According to the report, up to 7 billion pounds of polyvinyl chloride, or PVC, is discarded every year in the United States. PVC is used to create hard plastic that covers consumer products, also called blister packs, as well as plastic bottles, containers, wrap, pipes, and bags. When burned, PVC creates dioxins, which can cause cancer, build up in the food chain, and harm the immune and reproductive systems, said Cindy Luppi, the organizing director of Clean Water Action, which belongs to the Alliance for a Healthy Tomorrow.

The report calls for two major users of PVC, Microsoft and Johnson & Johnson, to phase out its use. Johnson & Johnson uses PVC to make bottles for health and beauty products, and Microsoft uses PVC for blister packs that contain software programs.

"The Johnson & Johnson Consumer Products Co. continues to reduce its use of this packaging for its consumer products, is actively engaged with suppliers to identify alternatives to replace our existing PVC packaging, and is avoiding PVC use in future products," said Marc Monseau, a company spokesman.

Microsoft declined to comment on the report.

According to the report, Massachusetts is the third-highest incinerator of PVC in the country, behind Florida and New York, burning 28,145 tons of PVC discarded by the public annually. North of Boston, the Covanta Energy incinerator in Haverhill burns 1,650 tons of waste a day, and Wheelabrator in Saugus burns 1,500 tons a day. The federal Environmental Protection Agency has estimated that 0.62 percent of municipal solid waste contains PVC.

"Burn PVC waste in incinerators as Massachusetts does in high volume and it changes to cancer-causing dioxin," said Luppi.
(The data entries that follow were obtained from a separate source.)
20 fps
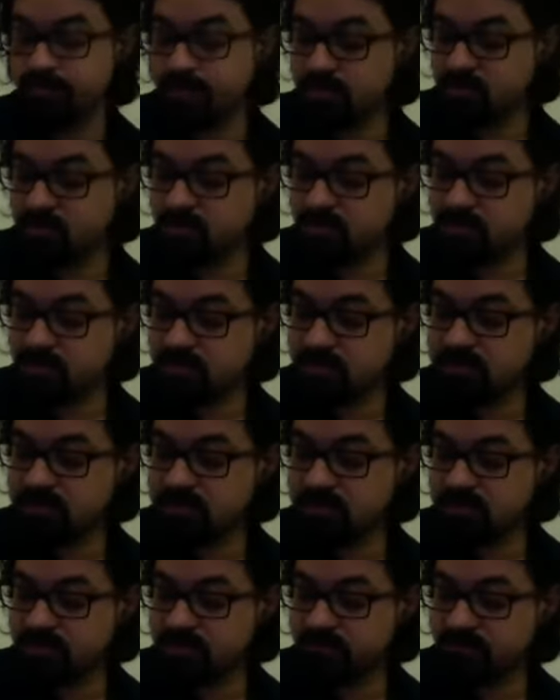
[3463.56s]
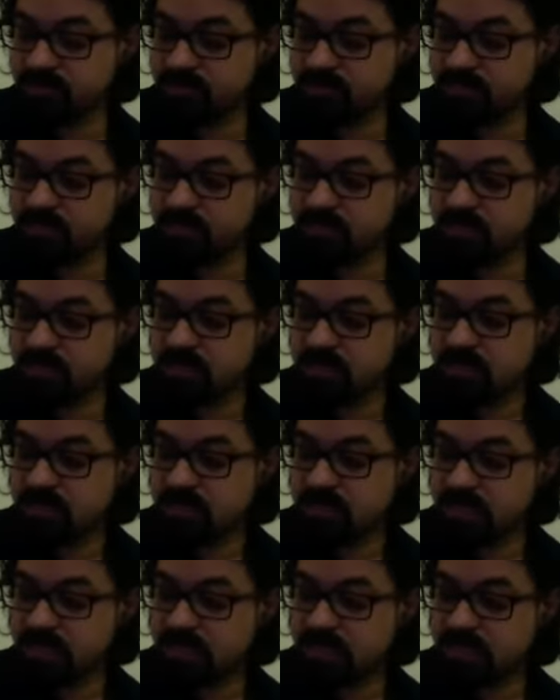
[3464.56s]
journalistic spheres,
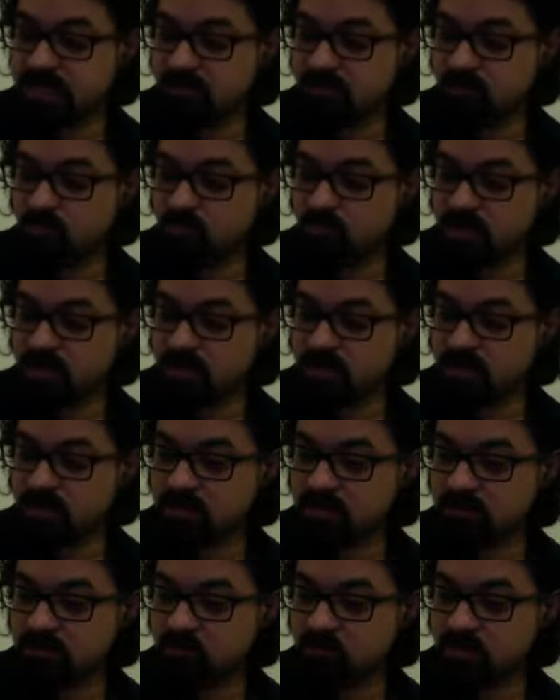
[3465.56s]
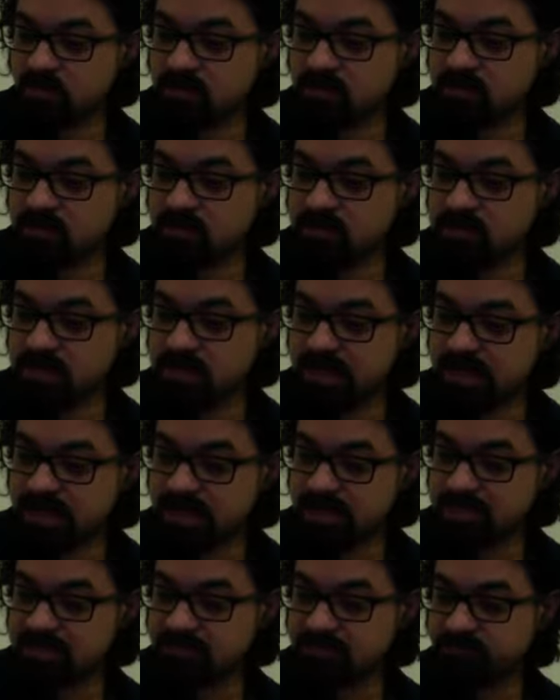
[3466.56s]
uh, uh, was
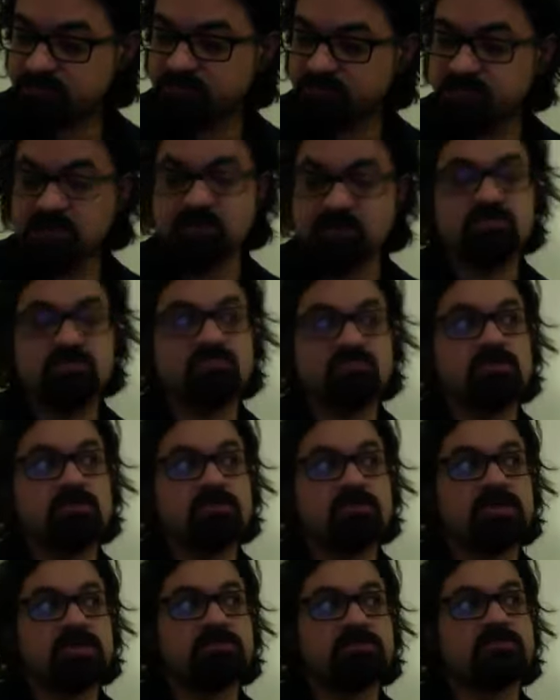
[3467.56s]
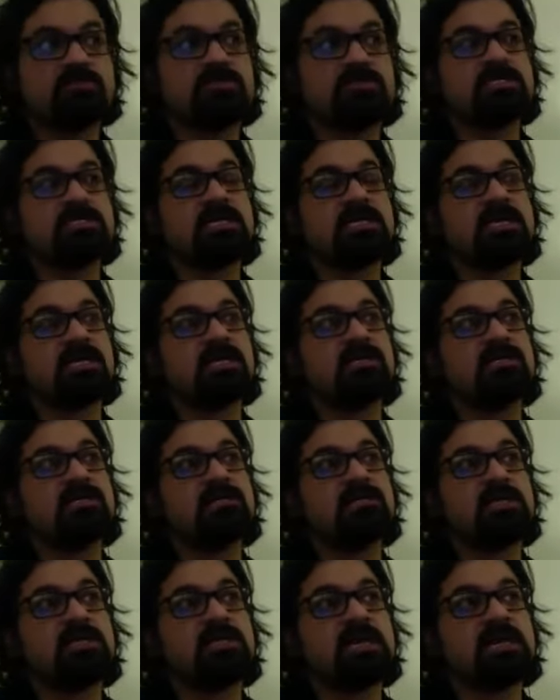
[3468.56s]
attacked very strongly for saying
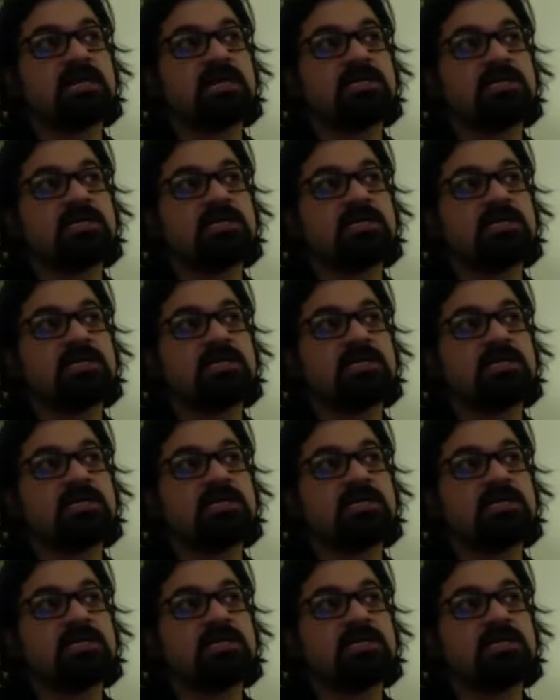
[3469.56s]
that.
Luppi said her organization also is supporting state legislation that would promote the use of safer alternatives to the chemicals that form PVC. If passed, the state would provide technical and financial assistance to businesses to purchase products that do not contain lead, dioxin, or phthalates (a class of widely used industrial compounds), which are linked to PVC burning.

Maureen Dever, a Saugus selectwoman and former chairwoman of the Saugus Board of Health, said she would support the proposed state bill, and welcomed this week's PVC report that called for the two companies to stop using PVC in products.
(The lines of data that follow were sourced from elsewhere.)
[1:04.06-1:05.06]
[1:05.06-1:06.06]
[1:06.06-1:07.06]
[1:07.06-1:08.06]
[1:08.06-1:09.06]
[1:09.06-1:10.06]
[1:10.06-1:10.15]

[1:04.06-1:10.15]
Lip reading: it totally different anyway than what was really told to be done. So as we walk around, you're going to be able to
"Anything that will reduce the citizens of Saugus exposure to carcinogens is absolutely something that should be explored," she said.

In Haverhill, Brent Baeslack of the Merrimack Valley Environmental Coalition also welcomed the report. "Our region deserves relief from this toxic cocktail of pollution caused by the incineration of PVC products," said Baeslack.
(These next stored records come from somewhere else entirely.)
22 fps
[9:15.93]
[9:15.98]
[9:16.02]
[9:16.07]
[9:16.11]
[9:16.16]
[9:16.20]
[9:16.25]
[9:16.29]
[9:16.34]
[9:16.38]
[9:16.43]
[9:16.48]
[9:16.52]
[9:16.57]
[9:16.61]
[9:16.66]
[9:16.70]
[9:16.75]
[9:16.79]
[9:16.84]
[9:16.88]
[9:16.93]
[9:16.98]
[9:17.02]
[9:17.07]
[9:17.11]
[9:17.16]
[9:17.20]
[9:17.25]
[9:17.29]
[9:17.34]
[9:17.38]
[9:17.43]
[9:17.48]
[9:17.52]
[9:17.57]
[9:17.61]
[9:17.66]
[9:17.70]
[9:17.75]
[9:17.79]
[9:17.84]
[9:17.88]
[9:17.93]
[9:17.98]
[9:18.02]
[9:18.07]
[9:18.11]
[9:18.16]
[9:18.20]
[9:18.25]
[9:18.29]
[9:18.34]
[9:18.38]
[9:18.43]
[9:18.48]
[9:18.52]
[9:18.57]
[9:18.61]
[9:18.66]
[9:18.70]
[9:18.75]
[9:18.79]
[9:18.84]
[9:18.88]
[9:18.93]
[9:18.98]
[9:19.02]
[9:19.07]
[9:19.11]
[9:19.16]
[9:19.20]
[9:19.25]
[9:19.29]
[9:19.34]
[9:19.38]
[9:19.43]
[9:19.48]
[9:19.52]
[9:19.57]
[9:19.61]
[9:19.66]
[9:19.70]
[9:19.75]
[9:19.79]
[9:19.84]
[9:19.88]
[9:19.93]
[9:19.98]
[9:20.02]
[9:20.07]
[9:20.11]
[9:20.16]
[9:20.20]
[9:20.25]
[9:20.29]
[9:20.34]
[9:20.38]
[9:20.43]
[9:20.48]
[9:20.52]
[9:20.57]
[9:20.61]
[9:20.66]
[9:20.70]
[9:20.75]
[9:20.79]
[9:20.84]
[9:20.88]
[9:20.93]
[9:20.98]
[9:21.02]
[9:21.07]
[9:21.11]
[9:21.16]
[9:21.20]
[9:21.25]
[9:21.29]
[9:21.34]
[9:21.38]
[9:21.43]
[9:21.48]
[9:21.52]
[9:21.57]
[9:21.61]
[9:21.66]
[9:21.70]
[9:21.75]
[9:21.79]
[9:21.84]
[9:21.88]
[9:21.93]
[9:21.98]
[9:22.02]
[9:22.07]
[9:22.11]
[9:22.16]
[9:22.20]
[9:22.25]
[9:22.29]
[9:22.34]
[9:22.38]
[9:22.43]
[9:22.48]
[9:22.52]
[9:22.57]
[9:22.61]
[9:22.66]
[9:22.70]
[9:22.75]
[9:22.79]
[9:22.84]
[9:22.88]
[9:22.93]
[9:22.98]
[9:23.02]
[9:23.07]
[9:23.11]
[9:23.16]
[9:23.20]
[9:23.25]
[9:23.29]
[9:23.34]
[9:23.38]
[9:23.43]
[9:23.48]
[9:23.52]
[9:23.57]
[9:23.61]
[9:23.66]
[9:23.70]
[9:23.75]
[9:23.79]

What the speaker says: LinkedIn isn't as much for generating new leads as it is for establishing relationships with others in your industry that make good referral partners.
Ed Coletta, a spokesman for the state Department of Environmental Protection, said the state measures PVC levels by dioxin emissions. He said the state's seven waste incinerators meet the federal dioxin emission guideline of 30 to 60 nanograms per dry standard cubic meter. Coletta said dioxin and mercury emissions were significantly reduced in 2000, when the state mandated incinerator plants to install carbon injection systems on smokestacks.